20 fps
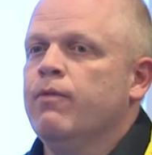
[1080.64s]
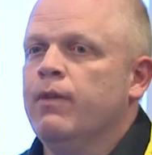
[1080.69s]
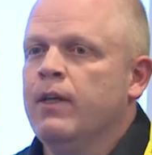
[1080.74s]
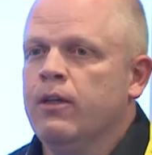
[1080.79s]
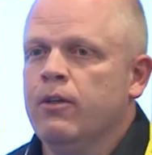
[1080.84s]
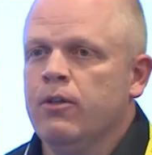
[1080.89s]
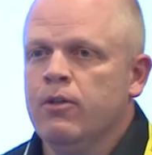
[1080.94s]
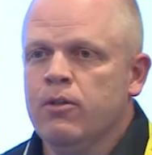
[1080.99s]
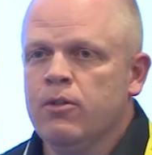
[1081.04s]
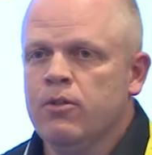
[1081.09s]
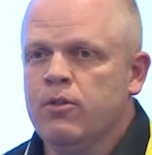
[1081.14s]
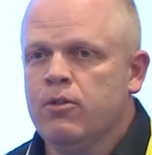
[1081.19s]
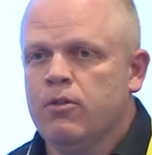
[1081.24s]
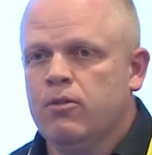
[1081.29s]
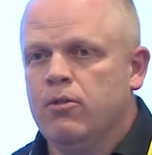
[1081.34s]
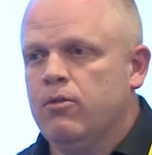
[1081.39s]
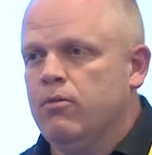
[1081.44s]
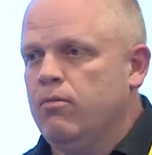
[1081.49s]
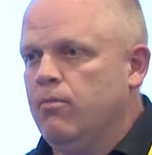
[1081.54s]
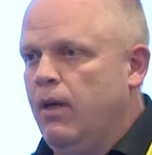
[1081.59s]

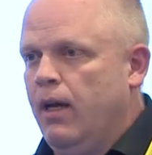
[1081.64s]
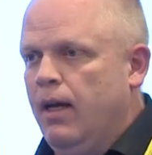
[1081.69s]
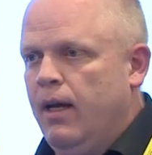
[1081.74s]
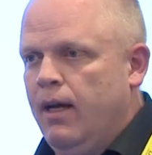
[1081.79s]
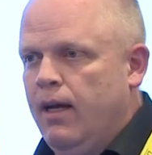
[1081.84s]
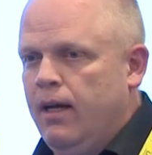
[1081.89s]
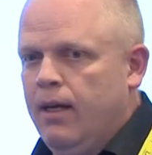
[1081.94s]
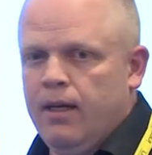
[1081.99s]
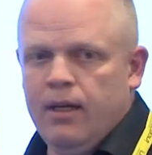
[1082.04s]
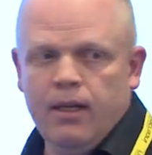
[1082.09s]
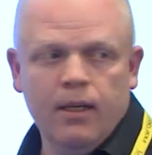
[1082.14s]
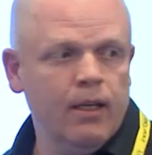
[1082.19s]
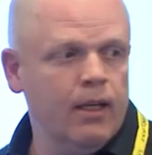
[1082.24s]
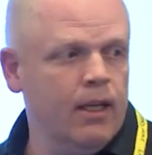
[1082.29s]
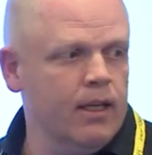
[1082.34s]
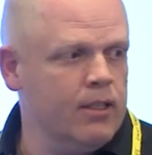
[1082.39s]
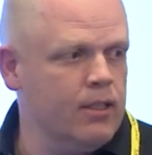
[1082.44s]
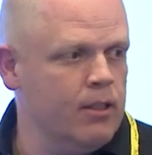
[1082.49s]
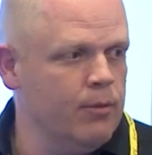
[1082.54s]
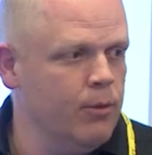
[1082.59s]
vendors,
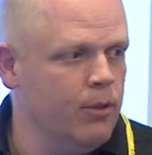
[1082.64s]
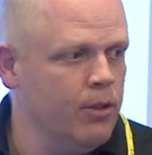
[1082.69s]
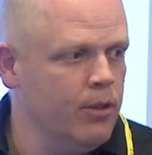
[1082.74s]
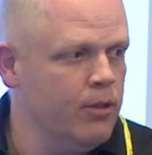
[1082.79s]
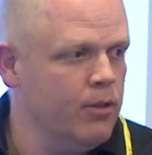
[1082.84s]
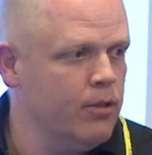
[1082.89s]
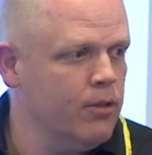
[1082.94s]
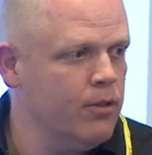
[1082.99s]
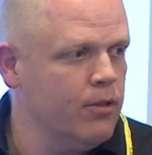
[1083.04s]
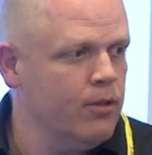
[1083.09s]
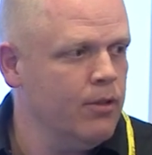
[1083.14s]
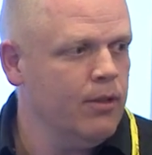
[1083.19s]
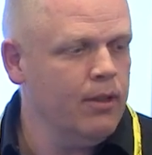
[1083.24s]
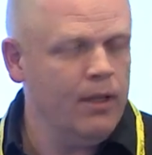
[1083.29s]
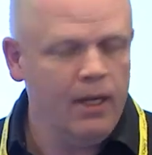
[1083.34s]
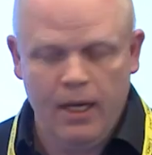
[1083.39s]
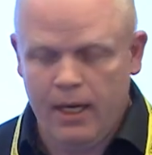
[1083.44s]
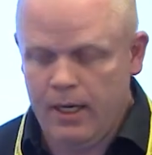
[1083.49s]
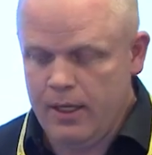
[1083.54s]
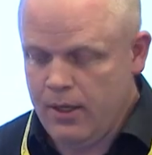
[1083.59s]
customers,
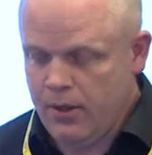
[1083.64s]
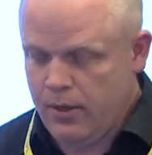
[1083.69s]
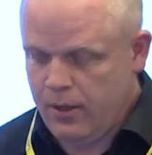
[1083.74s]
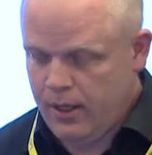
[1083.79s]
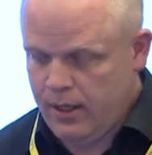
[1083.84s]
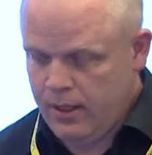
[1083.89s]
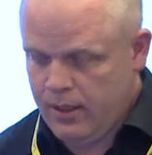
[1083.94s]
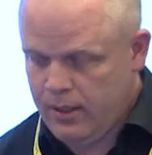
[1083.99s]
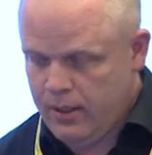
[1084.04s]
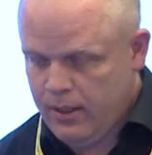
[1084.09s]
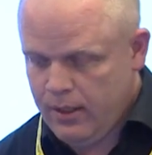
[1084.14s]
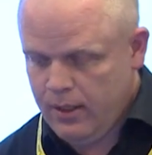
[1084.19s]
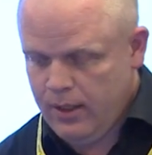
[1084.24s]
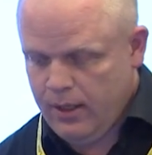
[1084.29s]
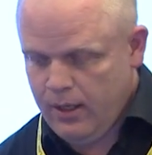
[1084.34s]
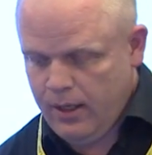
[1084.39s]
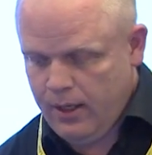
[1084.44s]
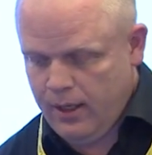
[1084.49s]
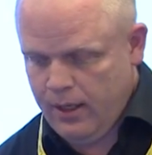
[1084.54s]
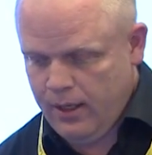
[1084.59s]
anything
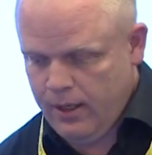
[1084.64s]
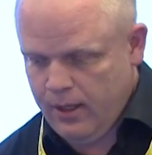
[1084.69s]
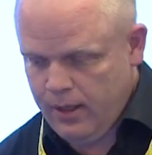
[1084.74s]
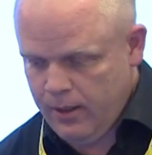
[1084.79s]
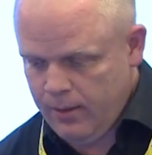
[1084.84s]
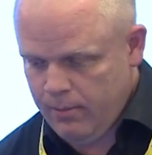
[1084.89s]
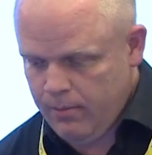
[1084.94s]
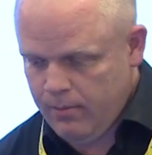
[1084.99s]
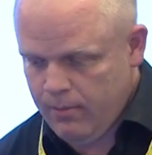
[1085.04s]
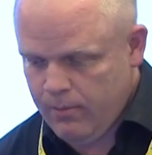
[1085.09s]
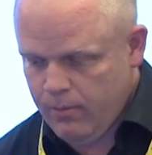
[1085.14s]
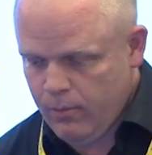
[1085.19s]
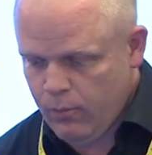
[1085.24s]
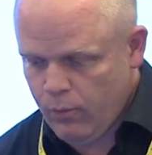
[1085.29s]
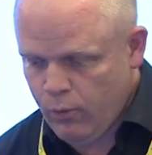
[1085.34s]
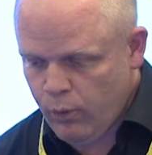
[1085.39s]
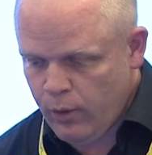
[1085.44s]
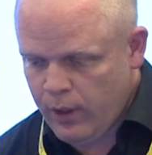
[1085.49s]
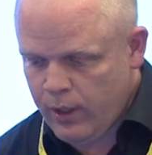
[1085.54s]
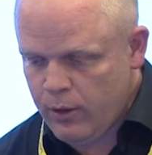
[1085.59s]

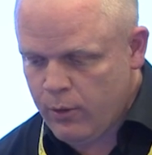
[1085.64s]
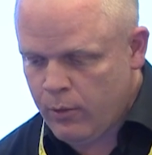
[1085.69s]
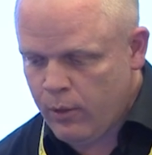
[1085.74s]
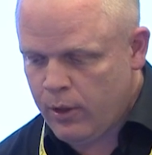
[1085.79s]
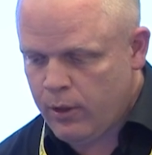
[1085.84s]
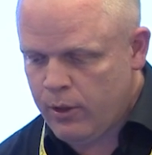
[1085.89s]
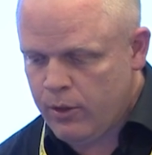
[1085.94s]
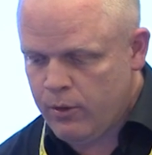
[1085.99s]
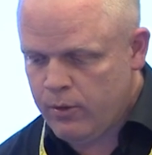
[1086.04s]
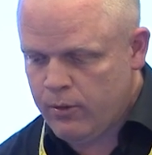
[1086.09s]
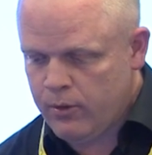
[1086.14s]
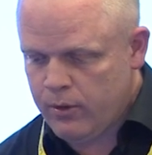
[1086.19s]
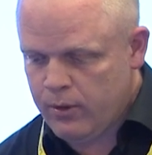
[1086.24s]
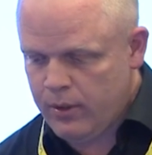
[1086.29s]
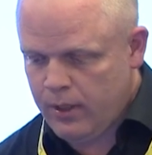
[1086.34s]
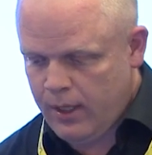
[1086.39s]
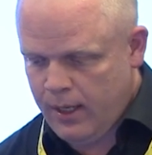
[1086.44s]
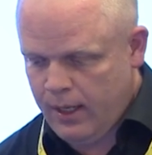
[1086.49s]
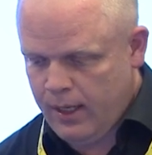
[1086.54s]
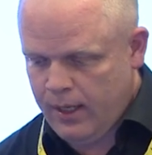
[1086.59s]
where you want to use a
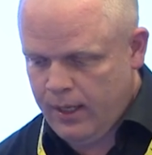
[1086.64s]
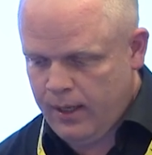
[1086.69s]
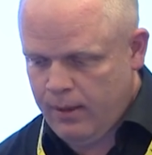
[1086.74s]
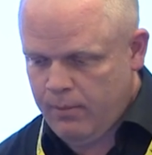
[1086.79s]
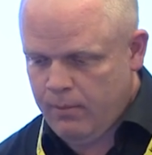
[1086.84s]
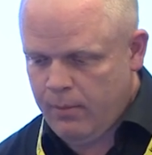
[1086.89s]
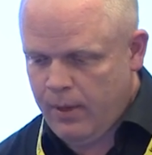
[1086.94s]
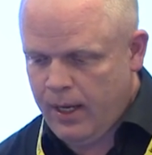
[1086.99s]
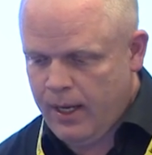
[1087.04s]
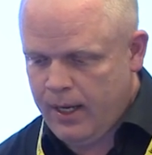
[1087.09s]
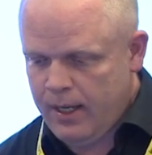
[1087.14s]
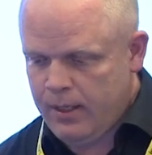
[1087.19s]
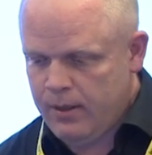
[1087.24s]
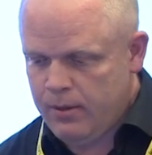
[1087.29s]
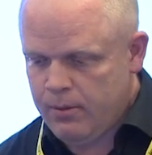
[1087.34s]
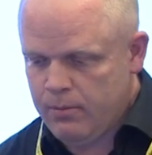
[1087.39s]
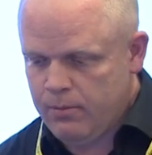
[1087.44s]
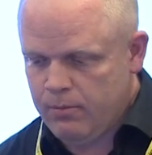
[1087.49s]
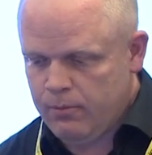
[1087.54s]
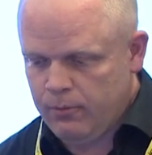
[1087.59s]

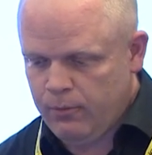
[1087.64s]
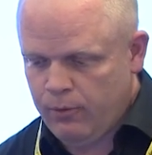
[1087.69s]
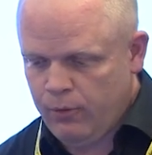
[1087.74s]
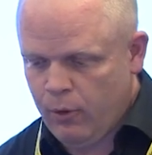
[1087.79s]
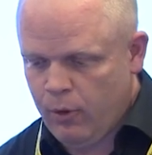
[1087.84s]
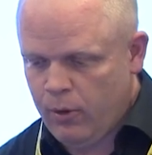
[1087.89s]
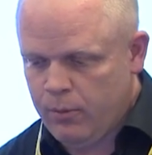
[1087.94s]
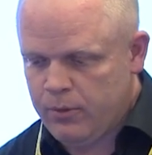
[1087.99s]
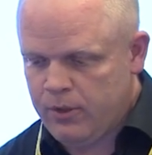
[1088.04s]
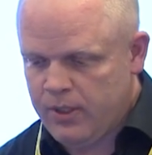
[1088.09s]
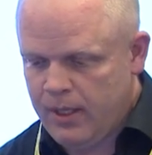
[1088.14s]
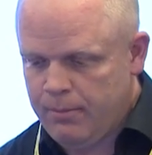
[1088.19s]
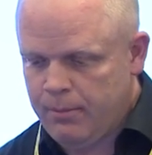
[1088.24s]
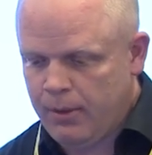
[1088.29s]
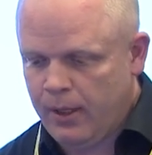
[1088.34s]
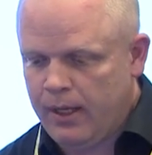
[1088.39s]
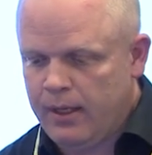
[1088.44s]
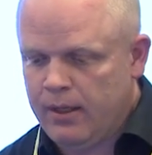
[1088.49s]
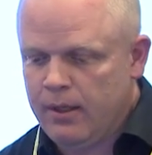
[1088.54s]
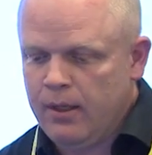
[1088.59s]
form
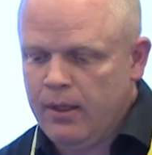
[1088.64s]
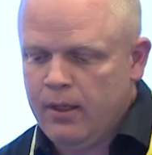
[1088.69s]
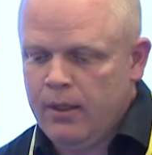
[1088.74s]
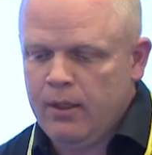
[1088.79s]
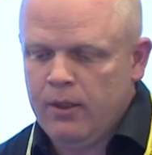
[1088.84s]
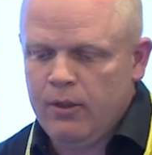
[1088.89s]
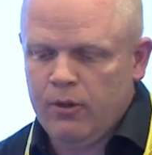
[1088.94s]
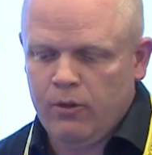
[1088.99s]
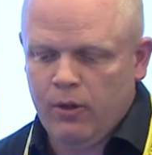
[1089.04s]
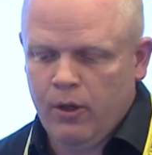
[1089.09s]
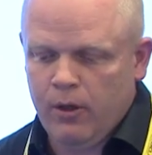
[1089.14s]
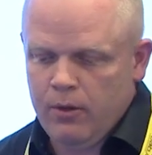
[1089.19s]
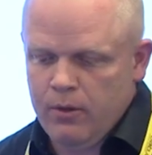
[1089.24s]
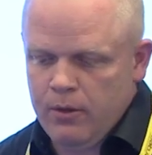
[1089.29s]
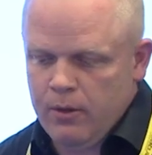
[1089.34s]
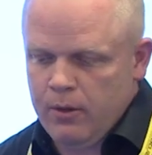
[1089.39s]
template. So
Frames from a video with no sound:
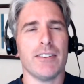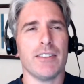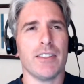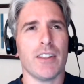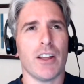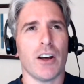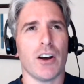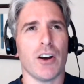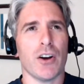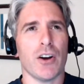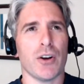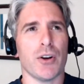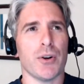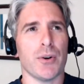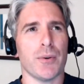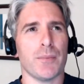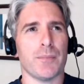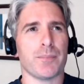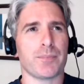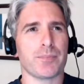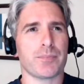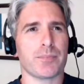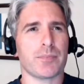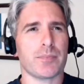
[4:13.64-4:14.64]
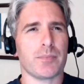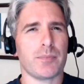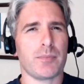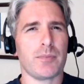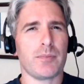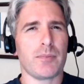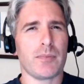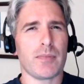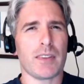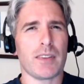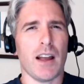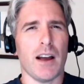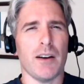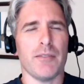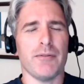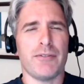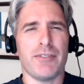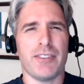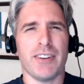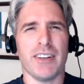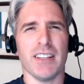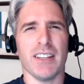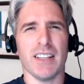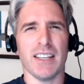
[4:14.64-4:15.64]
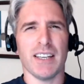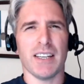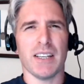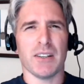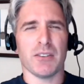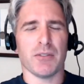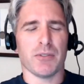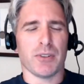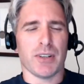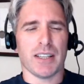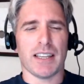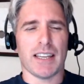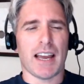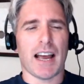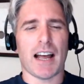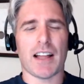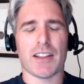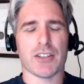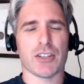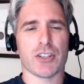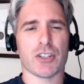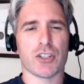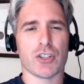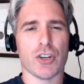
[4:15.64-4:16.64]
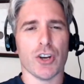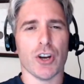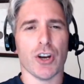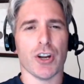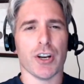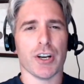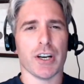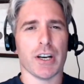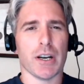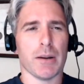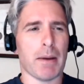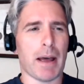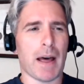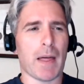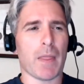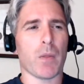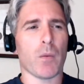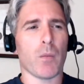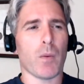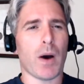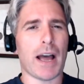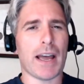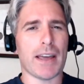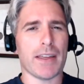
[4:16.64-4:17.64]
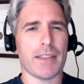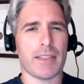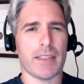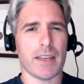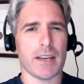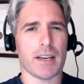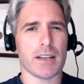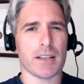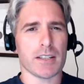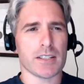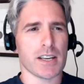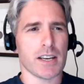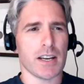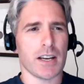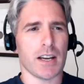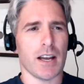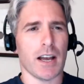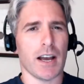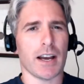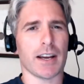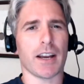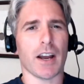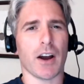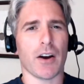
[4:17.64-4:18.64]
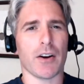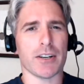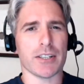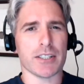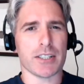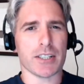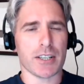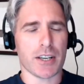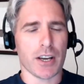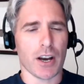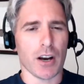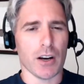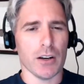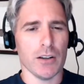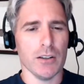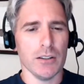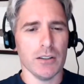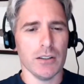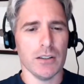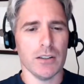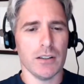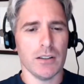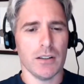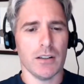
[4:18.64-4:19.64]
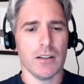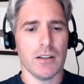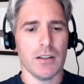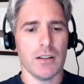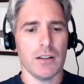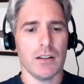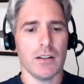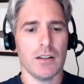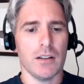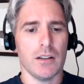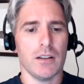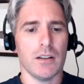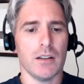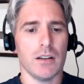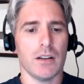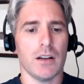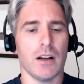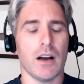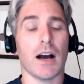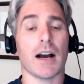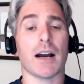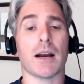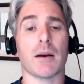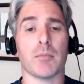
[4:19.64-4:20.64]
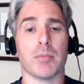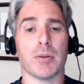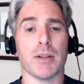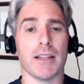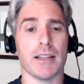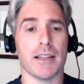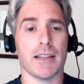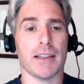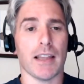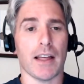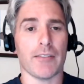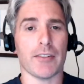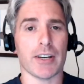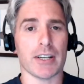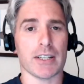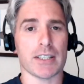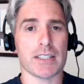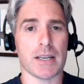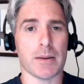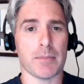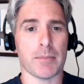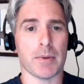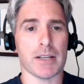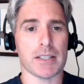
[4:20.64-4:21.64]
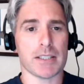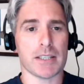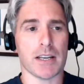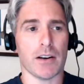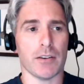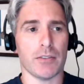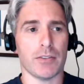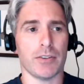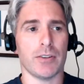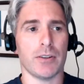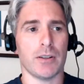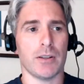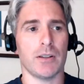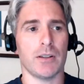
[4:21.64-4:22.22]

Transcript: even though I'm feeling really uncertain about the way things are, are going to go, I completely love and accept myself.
*****
◆ Activity: Could all the data above be given again exactly, leaving out its images?

◆ Answer to this problem:
20 fps
[1080.64s]
[1080.69s]
[1080.74s]
[1080.79s]
[1080.84s]
[1080.89s]
[1080.94s]
[1080.99s]
[1081.04s]
[1081.09s]
[1081.14s]
[1081.19s]
[1081.24s]
[1081.29s]
[1081.34s]
[1081.39s]
[1081.44s]
[1081.49s]
[1081.54s]
[1081.59s]

[1081.64s]
[1081.69s]
[1081.74s]
[1081.79s]
[1081.84s]
[1081.89s]
[1081.94s]
[1081.99s]
[1082.04s]
[1082.09s]
[1082.14s]
[1082.19s]
[1082.24s]
[1082.29s]
[1082.34s]
[1082.39s]
[1082.44s]
[1082.49s]
[1082.54s]
[1082.59s]
vendors,
[1082.64s]
[1082.69s]
[1082.74s]
[1082.79s]
[1082.84s]
[1082.89s]
[1082.94s]
[1082.99s]
[1083.04s]
[1083.09s]
[1083.14s]
[1083.19s]
[1083.24s]
[1083.29s]
[1083.34s]
[1083.39s]
[1083.44s]
[1083.49s]
[1083.54s]
[1083.59s]
customers,
[1083.64s]
[1083.69s]
[1083.74s]
[1083.79s]
[1083.84s]
[1083.89s]
[1083.94s]
[1083.99s]
[1084.04s]
[1084.09s]
[1084.14s]
[1084.19s]
[1084.24s]
[1084.29s]
[1084.34s]
[1084.39s]
[1084.44s]
[1084.49s]
[1084.54s]
[1084.59s]
anything
[1084.64s]
[1084.69s]
[1084.74s]
[1084.79s]
[1084.84s]
[1084.89s]
[1084.94s]
[1084.99s]
[1085.04s]
[1085.09s]
[1085.14s]
[1085.19s]
[1085.24s]
[1085.29s]
[1085.34s]
[1085.39s]
[1085.44s]
[1085.49s]
[1085.54s]
[1085.59s]

[1085.64s]
[1085.69s]
[1085.74s]
[1085.79s]
[1085.84s]
[1085.89s]
[1085.94s]
[1085.99s]
[1086.04s]
[1086.09s]
[1086.14s]
[1086.19s]
[1086.24s]
[1086.29s]
[1086.34s]
[1086.39s]
[1086.44s]
[1086.49s]
[1086.54s]
[1086.59s]
where you want to use a
[1086.64s]
[1086.69s]
[1086.74s]
[1086.79s]
[1086.84s]
[1086.89s]
[1086.94s]
[1086.99s]
[1087.04s]
[1087.09s]
[1087.14s]
[1087.19s]
[1087.24s]
[1087.29s]
[1087.34s]
[1087.39s]
[1087.44s]
[1087.49s]
[1087.54s]
[1087.59s]

[1087.64s]
[1087.69s]
[1087.74s]
[1087.79s]
[1087.84s]
[1087.89s]
[1087.94s]
[1087.99s]
[1088.04s]
[1088.09s]
[1088.14s]
[1088.19s]
[1088.24s]
[1088.29s]
[1088.34s]
[1088.39s]
[1088.44s]
[1088.49s]
[1088.54s]
[1088.59s]
form
[1088.64s]
[1088.69s]
[1088.74s]
[1088.79s]
[1088.84s]
[1088.89s]
[1088.94s]
[1088.99s]
[1089.04s]
[1089.09s]
[1089.14s]
[1089.19s]
[1089.24s]
[1089.29s]
[1089.34s]
[1089.39s]
template. So
Frames from a video with no sound:
[4:13.64-4:14.64]
[4:14.64-4:15.64]
[4:15.64-4:16.64]
[4:16.64-4:17.64]
[4:17.64-4:18.64]
[4:18.64-4:19.64]
[4:19.64-4:20.64]
[4:20.64-4:21.64]
[4:21.64-4:22.22]

Transcript: even though I'm feeling really uncertain about the way things are, are going to go, I completely love and accept myself.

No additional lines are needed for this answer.